In Praise of “.h” Files

Just back from CIDM 2009 at Nashville, and for the moment we’re ahead of the pack in fuzzy data mining. The reason for this is actually the quality of our software engineering – our (well Na’el’s) program is so much faster than the competition that we can actually tune parameters and get close to optimal performance out of what should be a good algorithm for learning. (It sort of looks like adding fuzzy-ness takes the decision tree approach from being a “weak learner” into being a “strong learner”). But that’s not what this post is about.

There were a couple of ideas that I ran into in the meeting and I was able to rapidly prototype code in C++ for them. One was “Differential Evolution” which is a neat twist on the genetic algorithm where random differences are used to recombine the genes, and the other is “radically random trees” where the decision tree is chosen at random and selected for by trial and error. (I haven’t quite finished prototyping that, but it is well underway).

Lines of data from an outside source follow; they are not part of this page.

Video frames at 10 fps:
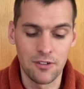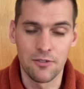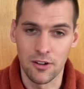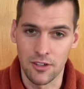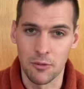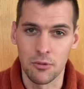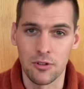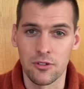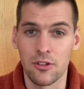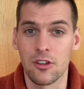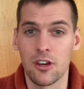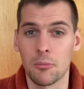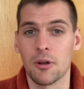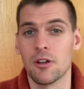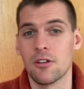for example, so
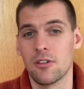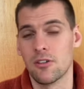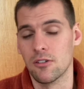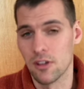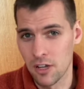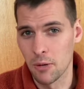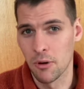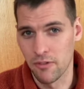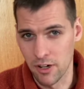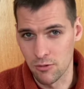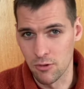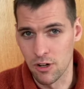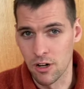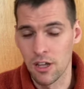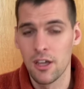you're looking up a French
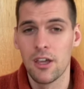word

I also built a near state of the art particle swarm tool while (not really) listening to someone nattering on about their variation of yet another SVM. Differential evolution is really neat and I’ll probably post a few results soon.

How could I do this so fast? and more importantly have working code at the end!

I used C++ and I used “.h” header files to design the classes before I built a single bit of code. I could check my class design for consistency and completeness before writing code. Then the code practically writes itself, because with well-designed class methods there is only a small amount of self-contained code to write.  This is different from Java or Python (or many other OOL’s) but really useful.  In Java you don’t lay out a description of the objects before you write them. (well, you can but its not the standard approach) It is hard to resist the temptation to start on the  implementation before writing the design.  Sometimes that’s OK – especially if the object is so complex or poorly understood that you need to write something to find out what you don’t know – but it is truly inefficient.  Anyway even with a small, slightly slow, Asus EEE 1000, I could run test programs on problems that were comparable to what was being presented.  There is no easier way to sort out BS, than to test it as it’s being presented ;-).